Key words: KSR, Ras, B-Raf, C-Raf, Raf inhibitors, MEK, ERK cascade

The KSR Proteins: A Brief Introduction

The Ras GTPase is a critical regulator of many vital cellular processes including cell proliferation, differentiation and survival. The activation and GTP-loading of Ras is often initiated by ligand engagement of receptor tyrosine kinases on the cell surface, and an essential effector cascade functioning downstream of Ras is the ERK cascade, comprised of the Raf, MEK and ERK protein kinases.¹ Once activated, ERK phosphorylates a variety of substrates throughout the cell that are needed to bring about a specific cellular response.² The Ras/ERK signal transduction pathway also contributes to human disease, with various components of the pathway mutated in numerous human cancers and certain developmental disorders, including Noonan's and cardiofacio-cutaneous syndromes.³^,⁴

Due to its fundamental role in cell signaling, considerable effort has been put forth in elucidating the molecular mechanisms that regulate components of the Ras/ERK pathway, in identifying additional proteins that might modulate the efficiency or level of signaling through the pathway, and in developing therapeutics to downregulate pathway signaling in the case of human disease. In particular, genetic studies conducted in the model organisms Drosophila and C. elgans have been extremely powerful at uncovering numerous modulators of the Ras/ERK pathway, one of which is Kinase suppressor of Ras (KSR).⁵

KSR is conserved from invertebrates to mammals and acts to positively regulate Ras/ERK signaling. The KSR proteins are most closely related to the Raf kinase family, and the C-terminal region of KSR contains many features of a protein kinase domain.⁶ Since its discovery, however, the question of whether KSR is a bona fide protein kinase or a pseudokinase has been a topic of debate. Nearly 10% of all proteins that contain a protein kinase domain have been classified as “pseudokinases” because they contain mutations in one or more residues required for catalytic activity.⁷ The mammalian KSR proteins lack the conserved arginine residue involved in phosphate transfer,⁶ and as is typical of many pseudokinases, demonstrate properties of a protein scaffold.⁸ Specifically, KSR associates with the kinase components of the ERK cascade, Raf, MEK and ERK and translocates to the cell surface in response to Ras activation.

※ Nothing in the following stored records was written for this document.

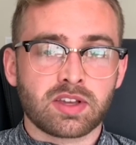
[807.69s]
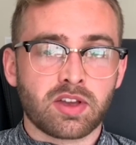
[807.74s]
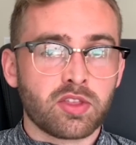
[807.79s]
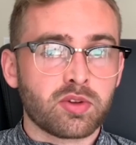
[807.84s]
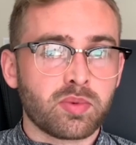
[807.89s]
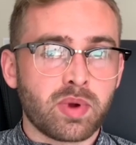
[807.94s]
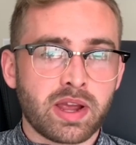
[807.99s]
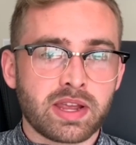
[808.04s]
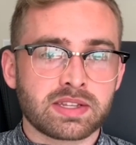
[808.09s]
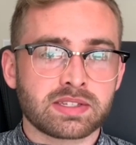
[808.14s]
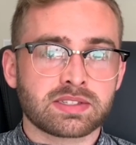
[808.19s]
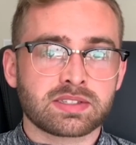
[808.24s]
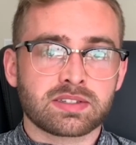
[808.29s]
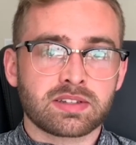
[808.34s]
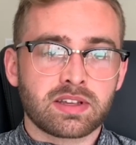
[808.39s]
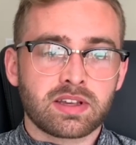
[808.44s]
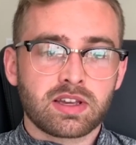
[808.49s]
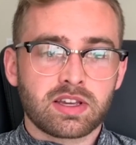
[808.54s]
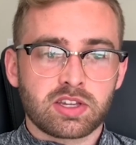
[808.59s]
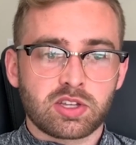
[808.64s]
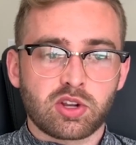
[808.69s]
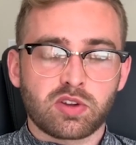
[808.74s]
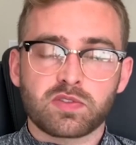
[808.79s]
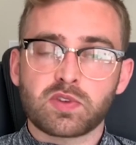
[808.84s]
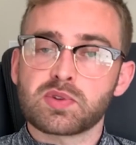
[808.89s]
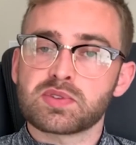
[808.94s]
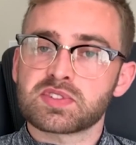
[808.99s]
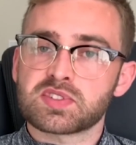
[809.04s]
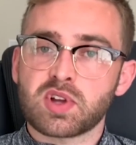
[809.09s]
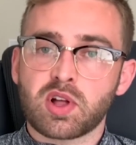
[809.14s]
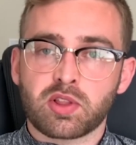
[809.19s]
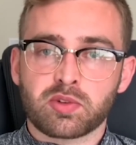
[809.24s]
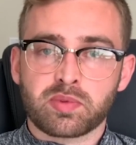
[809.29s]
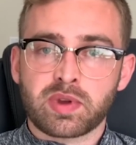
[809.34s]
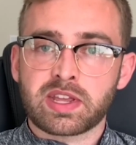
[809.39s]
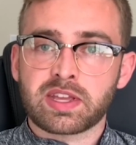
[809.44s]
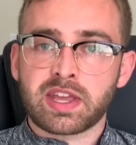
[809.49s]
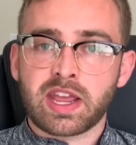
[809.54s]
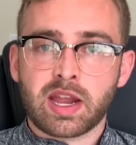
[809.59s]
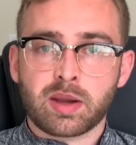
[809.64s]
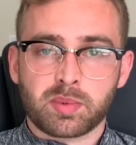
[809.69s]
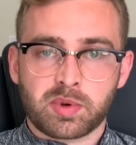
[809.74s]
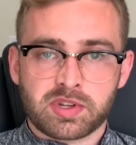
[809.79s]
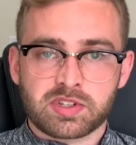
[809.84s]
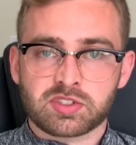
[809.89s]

Otherwise, if you install a Ring camera,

KSR interacts constitutively with MEK and is known to play an important role in co-localizing MEK with Raf at the plasma membrane.⁹ Recently, however, structure-function studies have revealed that some pseudokinases, such as STRADα and HER3, can serve as allosteric activators of their associated kinases in addition to their roles as scaffolds.¹⁰^,¹¹ Moreover, some pseudokinases still possess low kinase activity despite their lack of certain catalytic residues, and others, such as WNK1, have adopted compensatory mechanisms that enable them to be fully active.¹⁰^,¹¹ Thus, the mechanisms by which pseudokinases regulate signaling are more complex than originally envisioned. In the case of the Ras/ERK pathway, elucidating the full function of KSR has the added complications that Raf activation under normal conditions is intricate and poorly understood and that the extent to which KSR contributes to aberrant Ras/ERK signaling is unknown.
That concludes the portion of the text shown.